Вторым уроком была литература, но здесь меня просто выставили бы за дверь. Литераторша всё принимает как личное оскорбление.
На третьем был английский, и я наконец решился. Англичанка была еще молода и, когда терялась, старалась сделать вид, что ничего не замечает.
Я осторожно вытащил очки из портфеля, извлек их из папиросной бумажки, протер платком стекла и нацепил.
Момент был выбран удачный: как раз шел опрос, и всем было не до меня.
Боже, что я услышал! Это был вой, рев, грохот, свист, потом опять леденящий душу вой, как в магнитофоне, когда по ошибке нажимаешь одновременно запись и динамик. Я не сообразил, что при большом скоплении людей мои очки должны реветь от обилия мыслей.
С другой стороны, когда еще, если не на уроке, я мог услышать мысли Ивановой? На переменках я к ней не подходил, а после школы она тем более была для меня потеряна.
Минут пятнадцать я вертел головой в своих желтых очках, пытаясь настроиться на волну Ивановой, и всё никак не мог пробиться через помехи.
– Хау ду ю это, как его. Хау ду ю хэв ту гоу спикинг рашинг, нет, стадинг рашинг… идиотизм какой-то, стадин рашин, нет, стадинг рашинг… – бормотали вокруг меня. – Ту райт, ту роут, ту риттен, ту райт, ту роут, ту риттен… Дистингвишабле, дистайнгвишбле, дайстайнгвайшайбель, в общем, шайбель, язык сломать можно…
– Ай эм сорри, – бубнил сзади Морев, – бат ай кант ансвер, бекоуз ай воз илл естердей.
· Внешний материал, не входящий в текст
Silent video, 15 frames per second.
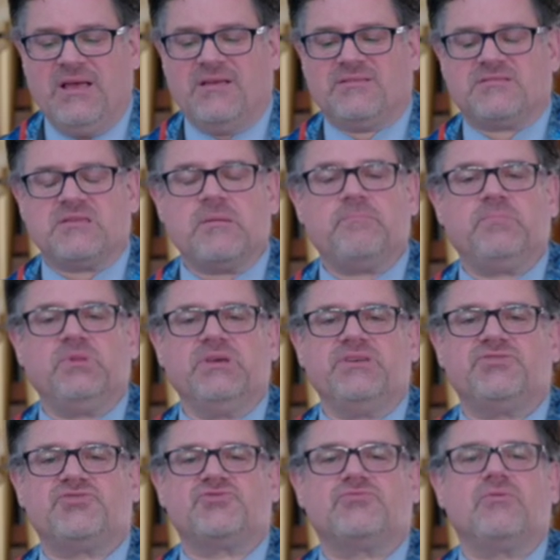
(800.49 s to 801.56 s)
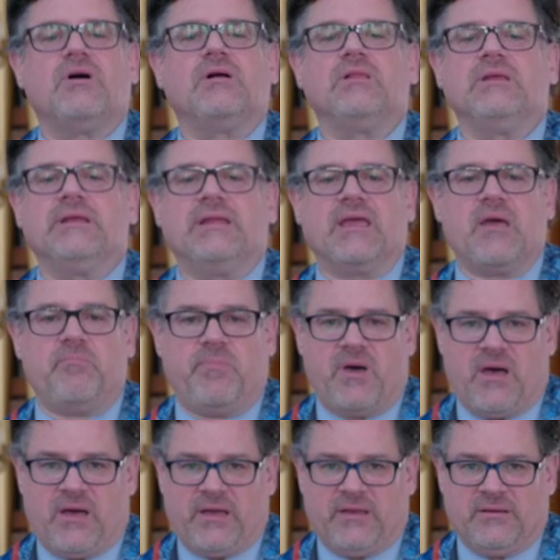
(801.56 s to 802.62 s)
simply struggling to get
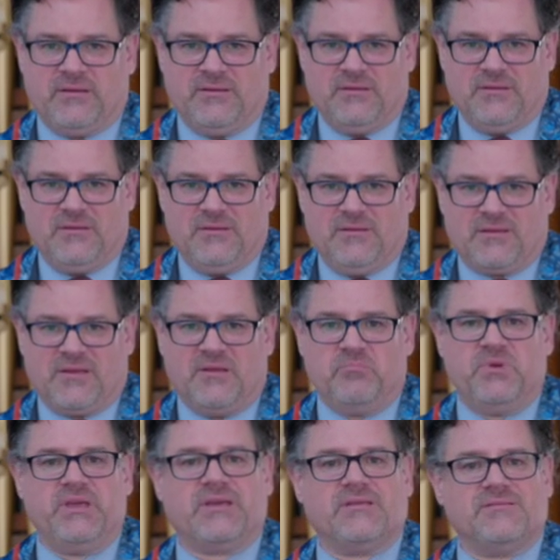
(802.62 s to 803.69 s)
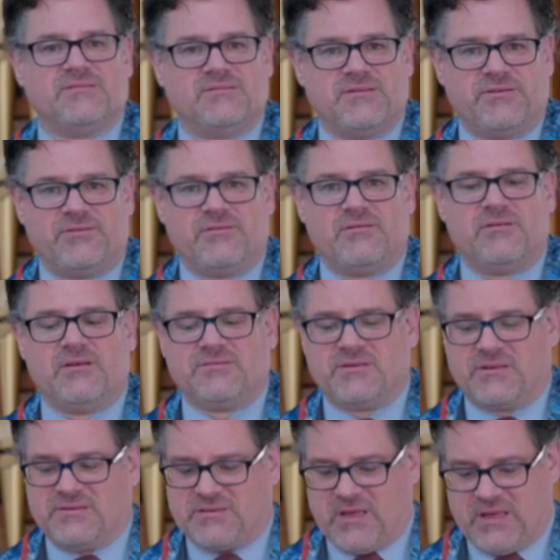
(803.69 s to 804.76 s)
by can be considered a
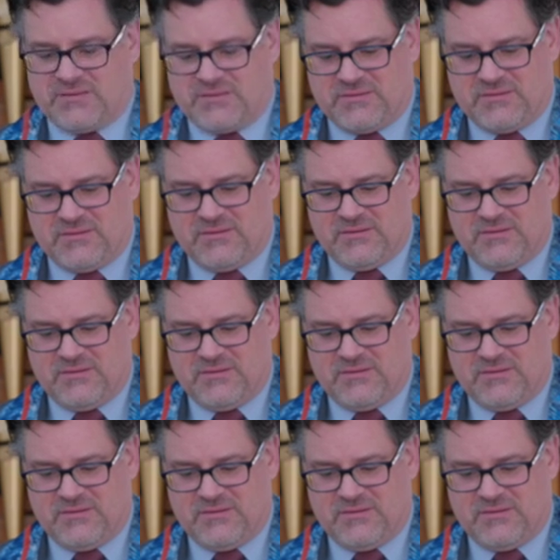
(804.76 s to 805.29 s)
success.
Ай эм сорри, бат ай…
Но громче всех раздавался голос Пелепина, моего непосредственного соседа по парте. Он сидел, уставясь прямо перед собой, его мысли то пели, то мурлыкали у меня в очках.
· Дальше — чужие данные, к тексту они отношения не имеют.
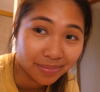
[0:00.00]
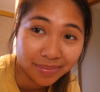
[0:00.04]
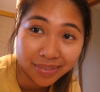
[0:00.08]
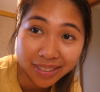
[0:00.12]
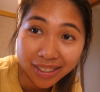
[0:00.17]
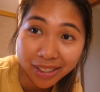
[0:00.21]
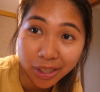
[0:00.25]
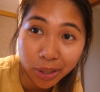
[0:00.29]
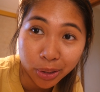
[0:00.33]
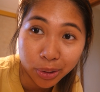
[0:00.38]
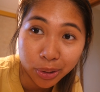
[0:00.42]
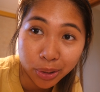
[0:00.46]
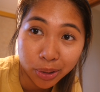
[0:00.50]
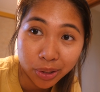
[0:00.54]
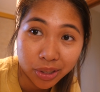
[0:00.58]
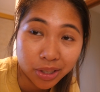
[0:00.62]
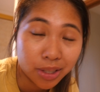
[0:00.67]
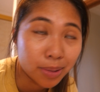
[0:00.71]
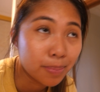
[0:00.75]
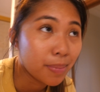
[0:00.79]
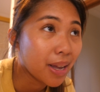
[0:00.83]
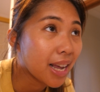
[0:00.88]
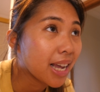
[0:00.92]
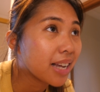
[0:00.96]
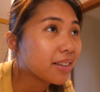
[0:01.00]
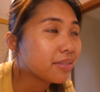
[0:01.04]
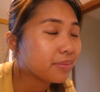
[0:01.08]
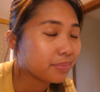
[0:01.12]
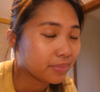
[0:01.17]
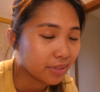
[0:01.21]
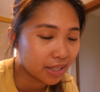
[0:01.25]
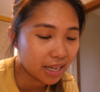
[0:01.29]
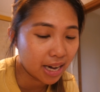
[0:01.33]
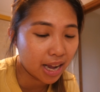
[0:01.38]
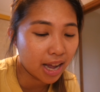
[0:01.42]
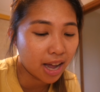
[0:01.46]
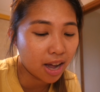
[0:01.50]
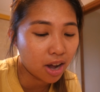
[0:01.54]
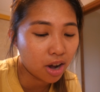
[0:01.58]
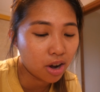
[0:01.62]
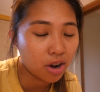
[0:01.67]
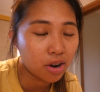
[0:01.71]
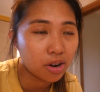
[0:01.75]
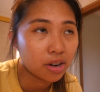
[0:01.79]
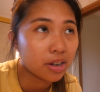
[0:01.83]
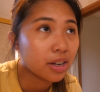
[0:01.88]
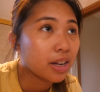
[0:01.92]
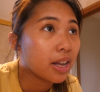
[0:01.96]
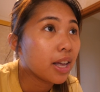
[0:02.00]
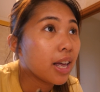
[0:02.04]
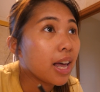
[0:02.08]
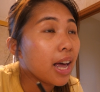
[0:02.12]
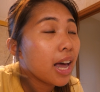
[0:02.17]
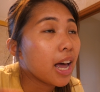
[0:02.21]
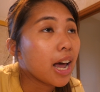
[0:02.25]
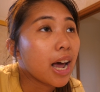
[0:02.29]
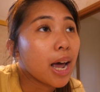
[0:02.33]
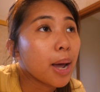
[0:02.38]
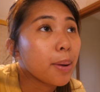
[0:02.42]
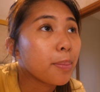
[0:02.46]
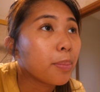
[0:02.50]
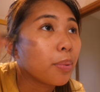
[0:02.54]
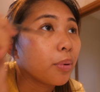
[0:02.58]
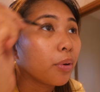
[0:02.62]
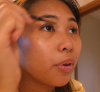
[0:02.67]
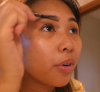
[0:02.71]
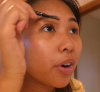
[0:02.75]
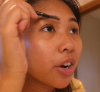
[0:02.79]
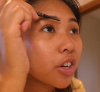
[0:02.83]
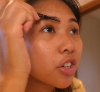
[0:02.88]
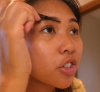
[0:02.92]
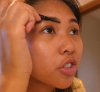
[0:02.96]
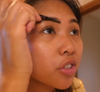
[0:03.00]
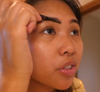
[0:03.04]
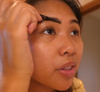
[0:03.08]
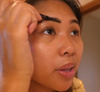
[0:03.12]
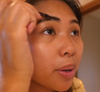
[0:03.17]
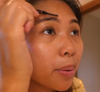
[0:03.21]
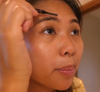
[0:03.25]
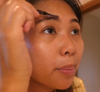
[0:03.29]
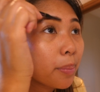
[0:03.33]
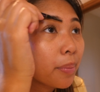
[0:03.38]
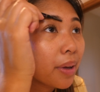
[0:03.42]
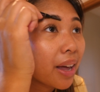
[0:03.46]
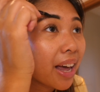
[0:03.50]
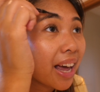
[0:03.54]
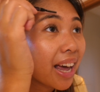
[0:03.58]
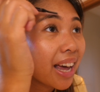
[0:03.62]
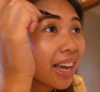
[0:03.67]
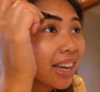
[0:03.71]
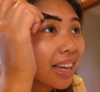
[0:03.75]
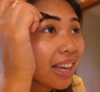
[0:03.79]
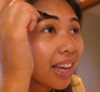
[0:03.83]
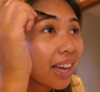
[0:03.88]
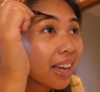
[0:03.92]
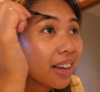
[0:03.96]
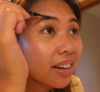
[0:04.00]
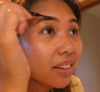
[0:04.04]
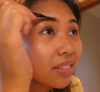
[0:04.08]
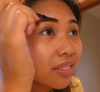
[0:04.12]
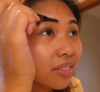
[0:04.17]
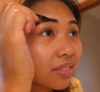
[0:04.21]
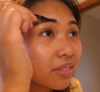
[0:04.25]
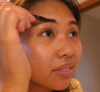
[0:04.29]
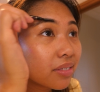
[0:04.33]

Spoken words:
Looks good to me. Now I brush them again.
– Сарделечка, эх… Сарделечка, мокрая, тусклая такая, один бочок беленький, кишочки с концов оборванные, оттуда розовое мяско варененькое, эх. Мы вилочку в нее – чпок. Горяченькое брызнуло, ля-ля-ля, расперло, развалило ее, бедную, и шкурочку мы с нее аккуратно так снимаем. Парок от нее – тарари-рара-ам, горчичкой чуть-чуть пометили кончик – и ам. Ам. У-ух, сарделечка. Жаль мне тебя.
– Ту райт, ту роут, ту риттен… – радостно подпевала ему Прохорова – третья парта слева – и тянула руку к потолку: – Меня спросите, меня!
Вечно она тянет руку, а вызовут – ни бэ, ни ме.
Вдруг Прохорова выпрямилась и, не разжимая губ, тоскливо сказала: „О Господи! Ну, что ж я такая глупая, что ж я такая глупая? Неужели это на всю мою оставшуюся жизнь?
Я прислушался.
– Мамочка, миленькая, – думала Прохорова, не переставая, однако, тянуть руку, – не ругай меня, мамочка, что я могу с собой поделать, если я не понимаю ничего. Все понимают, а я не понимаю. Только бы не спросили, только бы не спросили, мамочка, не сердись.
Мне стало неловко, к я поспешно повернулся лицом к Ивановой. Краем уха зацепил голос Морева. Морев уже кончил сочинять свой ответ и бормотал что-то житейское:
– Братика накормить – раз, пеленки постирать – два, вынести.мусорный бак – три, потом в прачечную, потом выключатель на кухне поставить, а суп всё это время варится, варится, пеленочки сохнут. Хорошо!
Это было настолько не похоже на Морева, что я оглянулся проверить. Но нет: это была именно его волна. Морев сидел с лицом озабоченного бездельника, и никто, кроме меня, не угадал бы, о чем он сейчас думает.